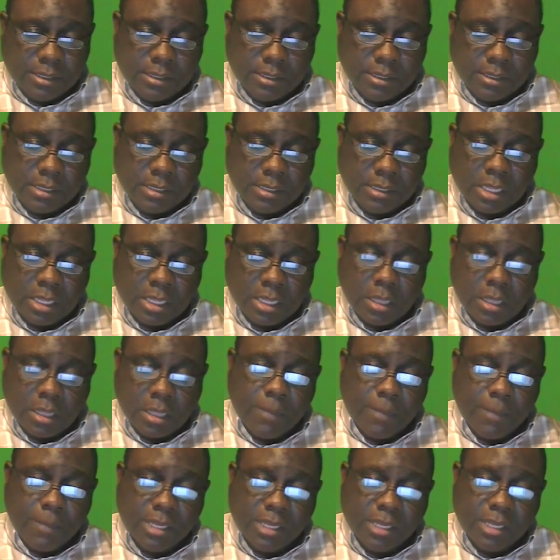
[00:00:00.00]
The
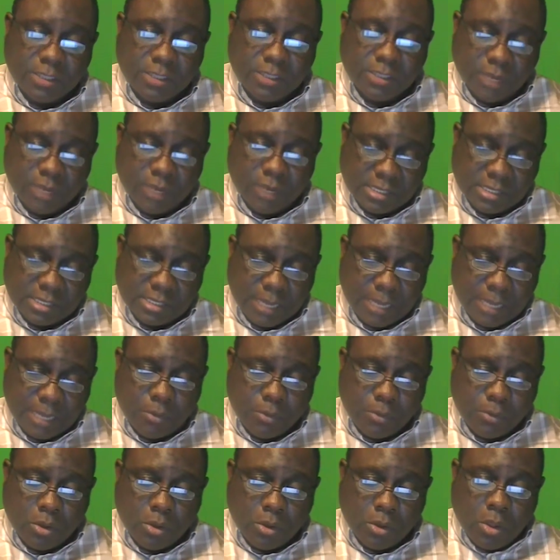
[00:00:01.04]
combination, for
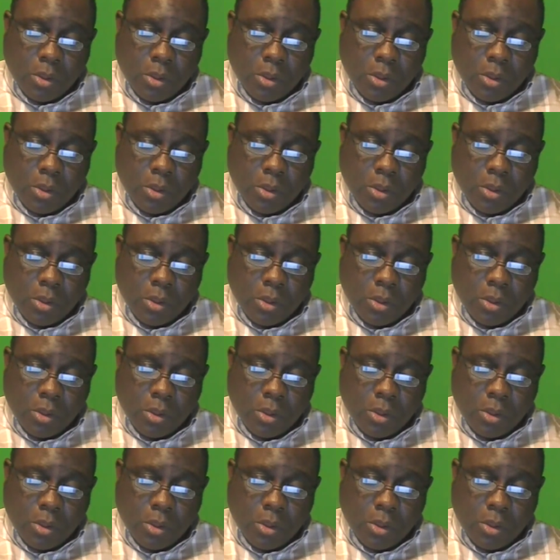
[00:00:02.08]
example,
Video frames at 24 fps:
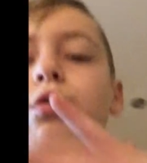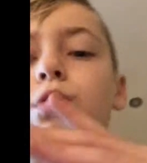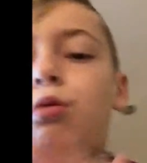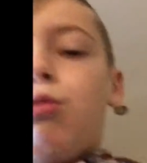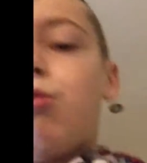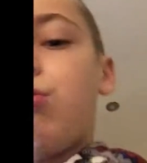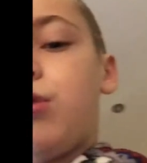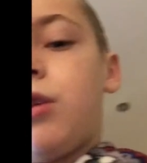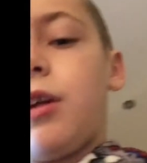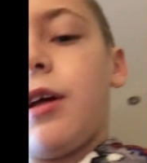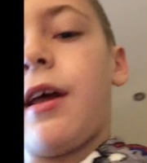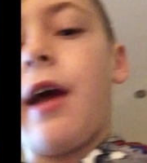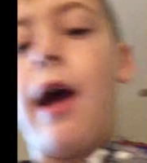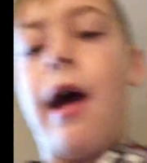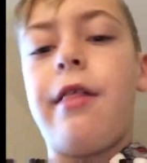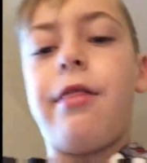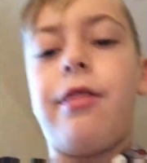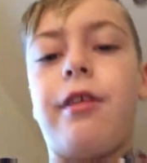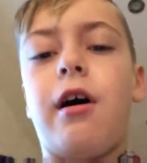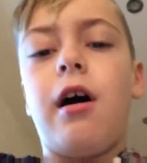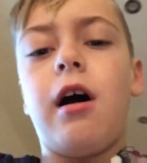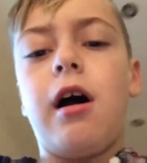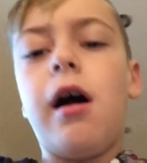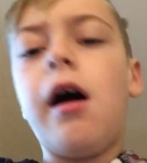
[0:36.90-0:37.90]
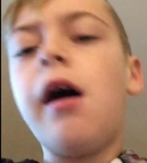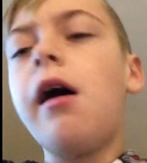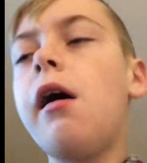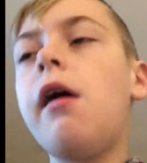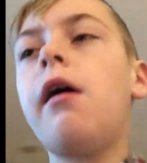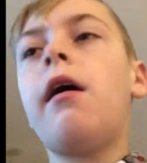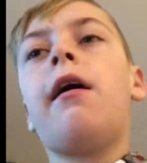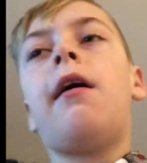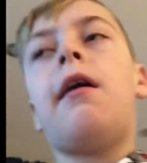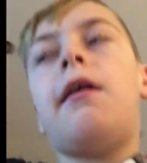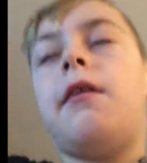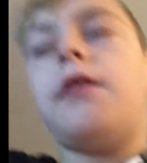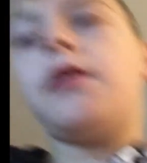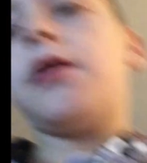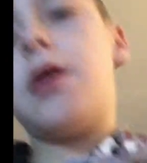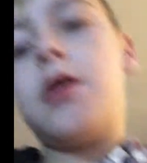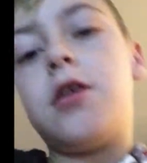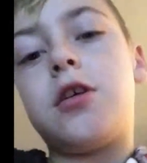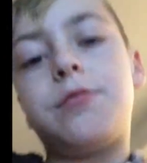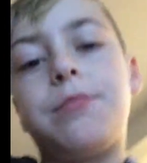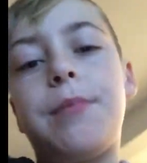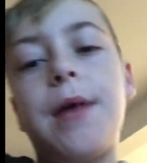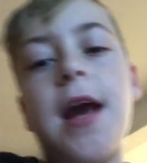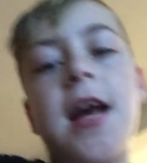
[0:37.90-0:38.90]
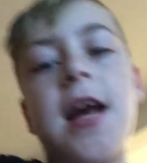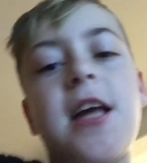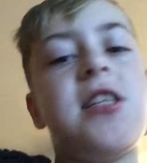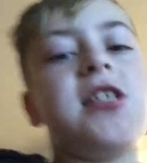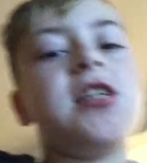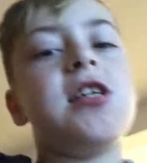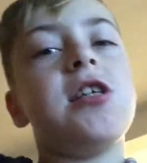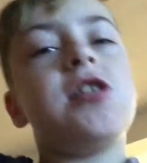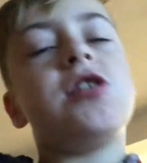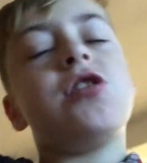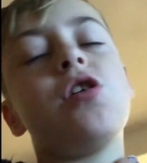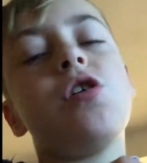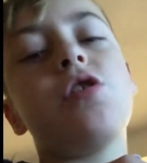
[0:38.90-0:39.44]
all together, no spaces,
---
[Goal of the exercise]: Any images must be dropped; all other material is to be printed exactly.

[Response area]:
[00:00:00.00]
The
[00:00:01.04]
combination, for
[00:00:02.08]
example,
Video frames at 24 fps:
[0:36.90-0:37.90]
[0:37.90-0:38.90]
[0:38.90-0:39.44]
all together, no spaces,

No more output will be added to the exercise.